Bio: Zhiwu Huang is currently a postdoctoral researcher in the Computer Vision Lab, ETH Zurich, Switzerland. He received the PhD degree from Institute of Computing Technology, Chinese Academy of Sciences in 2015. His main research interest is in human-focussed video analysis with Riemannian manifold networks and Wasserstein generative models.

Robby T. Tan

Yale-NUS College & NUS

Abstract: Rain produces undesirable visual artefacts that can significantly impair visibility, causing many computer vision systems, such as self-driving cars, surveillance systems, autonomous drones, etc., to break down. Rain introduces artefacts in the forms of rain-streaks, rain accumulation/veiling effect (visually similar to mist or fog), and raindrops that are adhered to the camera lens or a car's windscreen. In this tutorial, we intend to discuss how we can restore the degraded background information due to these rain artefacts and their compound problems, and thus enhance the visibility of the scenes. To deal with rain streaks and rain accumulation, we will discuss briefly how the conventional non-deep-learning methods evolved, and more focus on how the more recent deep learning methods works. Most of the current deep learning based methods are trained in a supervised manner, provided with ground truth data. However, obtaining real ground truth data is extremely difficult. Therefore, existing methods rely on rendered synthetic data. The problem with this approach is that synthetic data is significantly different to real data in terms of degradation complexity, background variations, lighting variations, etc. Hence, to be able to resolve the problem of rain streaks and rain accumulation properly, we need to go beyond synthetic training. Aside from rain streak and rain accumulation, raindrops adhered to a glass window or camera lens can severely hamper the visibility of a background scene and degrade an image considerably. Some non-deep learning methods have been proposed to deal with adherent raindrops, but the results are inadequate. The problem is intractable, since first the regions occluded by raindrops are not given. Second, the information about the background scene of the occluded regions is completely lost for most part. To resolve the problem, a state of the art method applies an attentive generative network using adversarial training. The main idea is to inject visual attention into both the generative and discriminative networks. During the training, the visual attention learns about raindrop regions and their surroundings. Hence, by injecting this information, the generative network will pay more attention to the raindrop regions and the surrounding structures, and the discriminative network will be able to assess the local consistency of the restored regions.
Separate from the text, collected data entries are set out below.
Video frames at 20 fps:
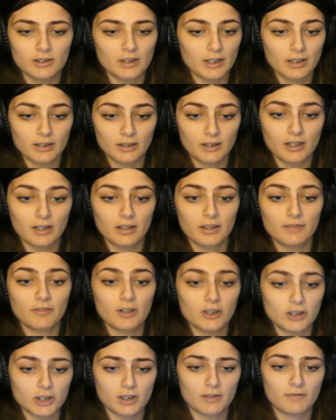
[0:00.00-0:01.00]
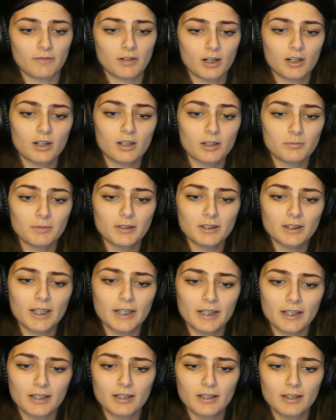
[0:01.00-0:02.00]
like, the other version of her, but,
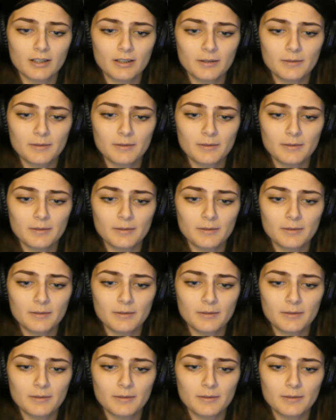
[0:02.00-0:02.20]
like,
Bio: Robby T. Tan is an Associate Professor at Yale-NUS College and also at Electrical and Computer Engineering Department, NUS. Before coming to Singapore, he was an Assistant Professor at Utrecht University in the Netherlands, a research associate at Imperial College London, and a research scientist at NICTA/Australian National University. He received his PhD degree in Computer Science from the University of Tokyo, Japan. He has organized the Emerging Topics on Image Restoration and Enhancement (IREw) workshop in conjunction with ACCV 2014, and a Workshop on Vision for All Seasons: Bad Weather and Nighttime in conjunction with CVPR 2019. He was area chairs in ACCV 2010 and ACCV 2018. He also served as publication chair in ECCV 2016 and regularly as program committee members for CVPR/ICCV/ECCV. His work on dehazing in CVPR 2008 is regarded as the pioneer work in single image dehazing literature. His research focus is in the areas of bad weather/nighttime and physics based vision.